[Provided records Boundary: Start]
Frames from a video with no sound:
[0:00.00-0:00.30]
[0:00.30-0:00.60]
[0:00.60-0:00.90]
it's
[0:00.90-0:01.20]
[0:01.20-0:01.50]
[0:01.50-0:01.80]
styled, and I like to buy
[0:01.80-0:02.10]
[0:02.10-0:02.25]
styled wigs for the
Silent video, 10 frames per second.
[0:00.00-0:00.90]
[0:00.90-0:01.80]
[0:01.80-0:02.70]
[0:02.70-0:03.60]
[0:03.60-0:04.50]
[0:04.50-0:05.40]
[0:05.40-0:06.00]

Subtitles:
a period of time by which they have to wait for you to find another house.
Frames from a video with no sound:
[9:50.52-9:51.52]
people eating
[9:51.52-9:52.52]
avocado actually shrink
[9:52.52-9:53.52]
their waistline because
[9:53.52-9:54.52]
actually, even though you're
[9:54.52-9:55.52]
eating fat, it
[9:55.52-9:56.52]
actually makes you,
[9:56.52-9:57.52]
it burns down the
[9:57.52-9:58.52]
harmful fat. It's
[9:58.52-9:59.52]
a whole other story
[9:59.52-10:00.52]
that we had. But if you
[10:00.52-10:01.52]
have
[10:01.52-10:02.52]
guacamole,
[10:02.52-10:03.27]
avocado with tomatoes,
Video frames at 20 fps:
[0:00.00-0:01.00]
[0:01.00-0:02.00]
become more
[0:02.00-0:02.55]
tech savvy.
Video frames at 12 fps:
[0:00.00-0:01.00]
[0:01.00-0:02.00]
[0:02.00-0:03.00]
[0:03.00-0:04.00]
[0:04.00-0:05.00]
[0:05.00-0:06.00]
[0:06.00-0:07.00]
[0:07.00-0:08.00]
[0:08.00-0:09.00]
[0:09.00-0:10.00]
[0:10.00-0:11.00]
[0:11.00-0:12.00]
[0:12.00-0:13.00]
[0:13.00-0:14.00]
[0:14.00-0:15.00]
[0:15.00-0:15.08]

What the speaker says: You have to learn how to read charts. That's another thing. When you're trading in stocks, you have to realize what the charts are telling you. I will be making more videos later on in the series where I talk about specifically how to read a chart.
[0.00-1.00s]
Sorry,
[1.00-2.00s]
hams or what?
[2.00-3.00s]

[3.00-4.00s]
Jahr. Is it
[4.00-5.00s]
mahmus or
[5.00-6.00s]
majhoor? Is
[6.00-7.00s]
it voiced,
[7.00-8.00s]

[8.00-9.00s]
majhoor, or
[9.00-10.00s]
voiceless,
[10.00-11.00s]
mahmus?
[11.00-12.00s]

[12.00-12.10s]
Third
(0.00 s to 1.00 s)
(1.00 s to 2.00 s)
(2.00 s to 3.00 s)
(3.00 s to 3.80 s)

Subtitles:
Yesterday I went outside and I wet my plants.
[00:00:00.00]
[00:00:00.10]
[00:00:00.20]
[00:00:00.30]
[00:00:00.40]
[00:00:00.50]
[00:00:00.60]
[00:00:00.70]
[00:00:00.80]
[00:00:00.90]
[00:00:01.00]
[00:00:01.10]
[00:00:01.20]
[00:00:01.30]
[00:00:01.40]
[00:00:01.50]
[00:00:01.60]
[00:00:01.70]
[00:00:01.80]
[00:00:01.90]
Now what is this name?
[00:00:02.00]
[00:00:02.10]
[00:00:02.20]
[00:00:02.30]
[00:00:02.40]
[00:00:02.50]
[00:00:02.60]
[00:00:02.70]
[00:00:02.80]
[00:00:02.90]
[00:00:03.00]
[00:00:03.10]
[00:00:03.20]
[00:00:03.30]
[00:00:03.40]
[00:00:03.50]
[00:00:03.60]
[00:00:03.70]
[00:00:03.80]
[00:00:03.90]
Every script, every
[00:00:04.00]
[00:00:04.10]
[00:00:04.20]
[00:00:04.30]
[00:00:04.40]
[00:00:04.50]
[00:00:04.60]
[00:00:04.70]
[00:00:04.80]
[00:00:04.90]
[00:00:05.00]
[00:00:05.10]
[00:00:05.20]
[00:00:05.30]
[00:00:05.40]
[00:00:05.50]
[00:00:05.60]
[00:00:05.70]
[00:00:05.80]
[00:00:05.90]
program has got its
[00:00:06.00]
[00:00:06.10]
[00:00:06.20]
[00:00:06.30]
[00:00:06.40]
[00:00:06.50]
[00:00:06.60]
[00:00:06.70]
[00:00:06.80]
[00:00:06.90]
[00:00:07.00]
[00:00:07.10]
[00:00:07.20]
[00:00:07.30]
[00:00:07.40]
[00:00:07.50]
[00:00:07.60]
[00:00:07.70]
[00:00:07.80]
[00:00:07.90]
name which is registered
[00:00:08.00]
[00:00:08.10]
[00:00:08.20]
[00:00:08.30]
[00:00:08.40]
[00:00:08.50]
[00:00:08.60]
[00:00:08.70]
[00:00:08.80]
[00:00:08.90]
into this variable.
[Provided records Boundary: End]
Retype only this portion of the data above: the line containing "[1.00-2.00s]", the line containing "[00:00:00.60]", and all lines between them, exactly.

→ Task output
[1.00-2.00s]
hams or what?
[2.00-3.00s]

[3.00-4.00s]
Jahr. Is it
[4.00-5.00s]
mahmus or
[5.00-6.00s]
majhoor? Is
[6.00-7.00s]
it voiced,
[7.00-8.00s]

[8.00-9.00s]
majhoor, or
[9.00-10.00s]
voiceless,
[10.00-11.00s]
mahmus?
[11.00-12.00s]

[12.00-12.10s]
Third
(0.00 s to 1.00 s)
(1.00 s to 2.00 s)
(2.00 s to 3.00 s)
(3.00 s to 3.80 s)

Subtitles:
Yesterday I went outside and I wet my plants.
[00:00:00.00]
[00:00:00.10]
[00:00:00.20]
[00:00:00.30]
[00:00:00.40]
[00:00:00.50]
[00:00:00.60]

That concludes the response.